Yeah, yeah, racism in the future, sure. It’s bound to exist, given that humans identify “my tribe” instinctively. It’s the way we’re made. On the other hand, will it have anything to do with skin color and hair texture? Or will it be based on the modifications we take on in colonizing different environments? Or even “natural” and “bio engineered”? Compared to those differences skin color seems petty.
In the same way the interaction between men and women is bound to be fascinating, particularly as some form of bio-womb is invented. But it is highly unlikely to stay stuck in the 21st century neo-marxian narrative of “everything men do is wrong.”
It’s unlikely to stay stuck there, because if it’s stuck there we will not survive. Because women will bring their concerns to forums in which most of them (note I didn’t say all. I’m not writing myself out of this story) have no interest. Because “parity” and “feminism.” And in the process they’ll destroy outer space exploration, make it petty and ineffectual, in the same way they’re now trying to do to Science Fiction and gaming.
Women who like space exploration, or science fiction, or gaming are already perfectly welcome in those fields. Welcome with open arms, in fact.

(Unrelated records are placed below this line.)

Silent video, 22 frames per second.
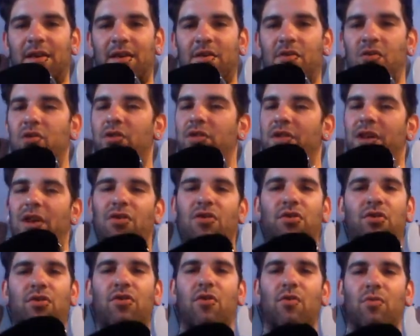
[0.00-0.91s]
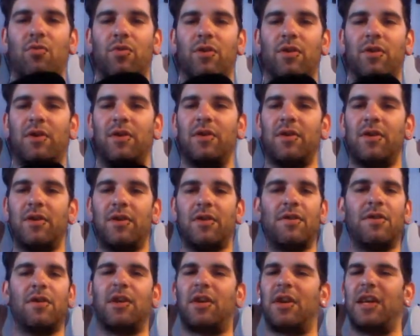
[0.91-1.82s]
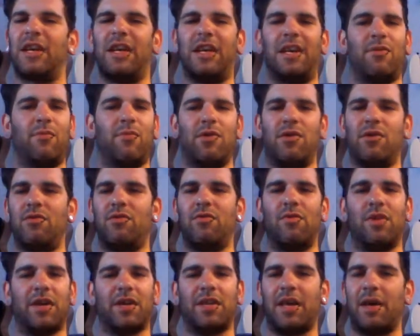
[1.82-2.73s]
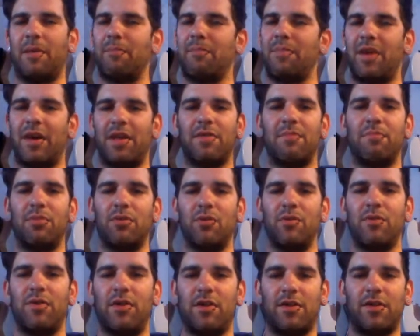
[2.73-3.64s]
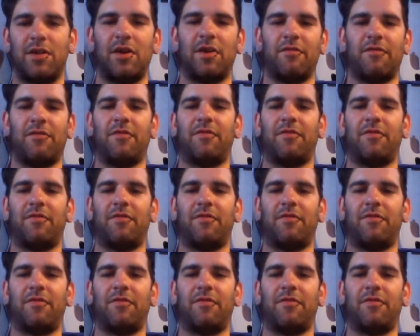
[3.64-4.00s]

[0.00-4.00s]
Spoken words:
she sounds so good and clean when you do like that nice bluesy stuff.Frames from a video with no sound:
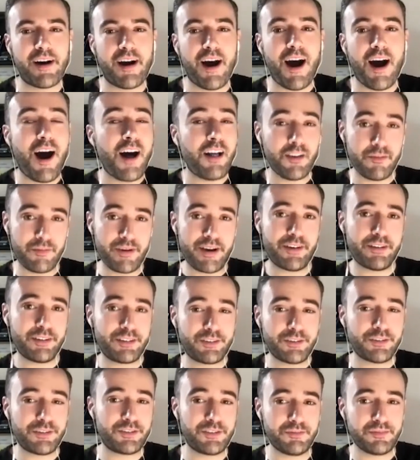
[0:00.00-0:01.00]
all about
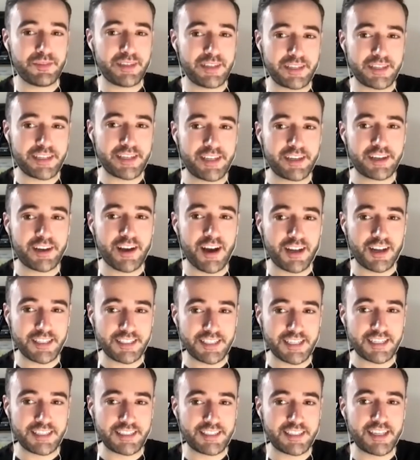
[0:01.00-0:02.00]
social media
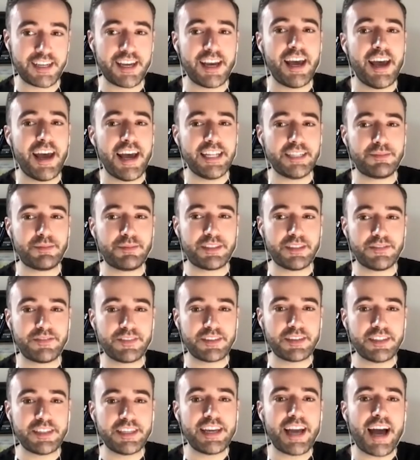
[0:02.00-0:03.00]
content, and
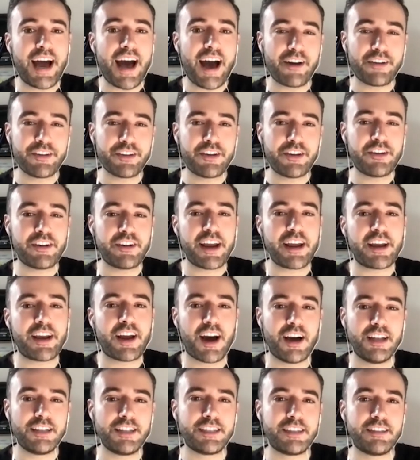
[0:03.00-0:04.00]
specifically how to create
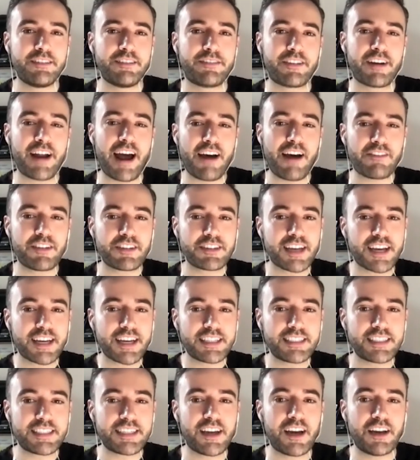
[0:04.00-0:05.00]
content for
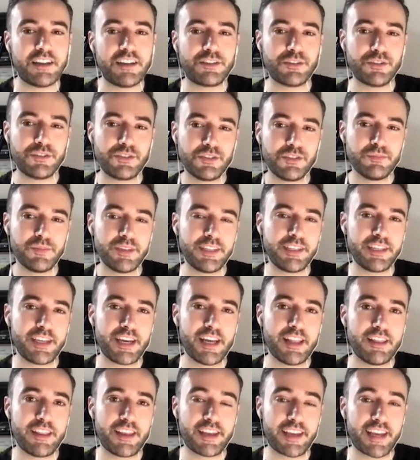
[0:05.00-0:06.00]
advertising on social
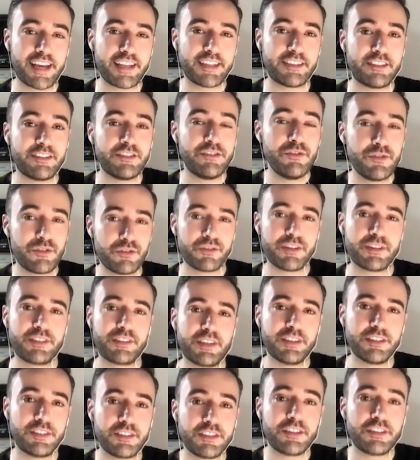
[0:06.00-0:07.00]
media that gets you the
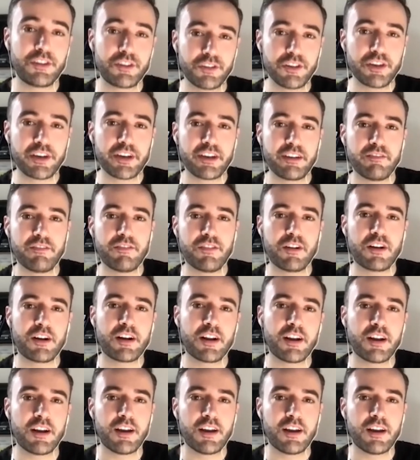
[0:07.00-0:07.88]
results you're looking for.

Women who want to change them to be all about social justice and neo Marxism and a kind of ridiculous self-absorption that could only interest the subject and her giggly-girls club (see Lena Dunham) need not apply.
Because the truth, Ms. Eveleth, is that women who have an interest in space exploration will not be put off by a scientist’s shirt showing pretty women in next to nothing, holding ray guns. THOSE women – I’m one of them – will think it’s cool. They will dive into the field with renewed interest because there are Odd men there, and only Odd men get Odd girls, the same girls your cliques tend to treat as pariahs because we don’t wear the right clothes and we don’t emit the required bleats at the right time.
I know you’ll never get this, but you can keep your “social justice” and your damned Marxist-derived feminism.
I want my ray guns and my spaceships.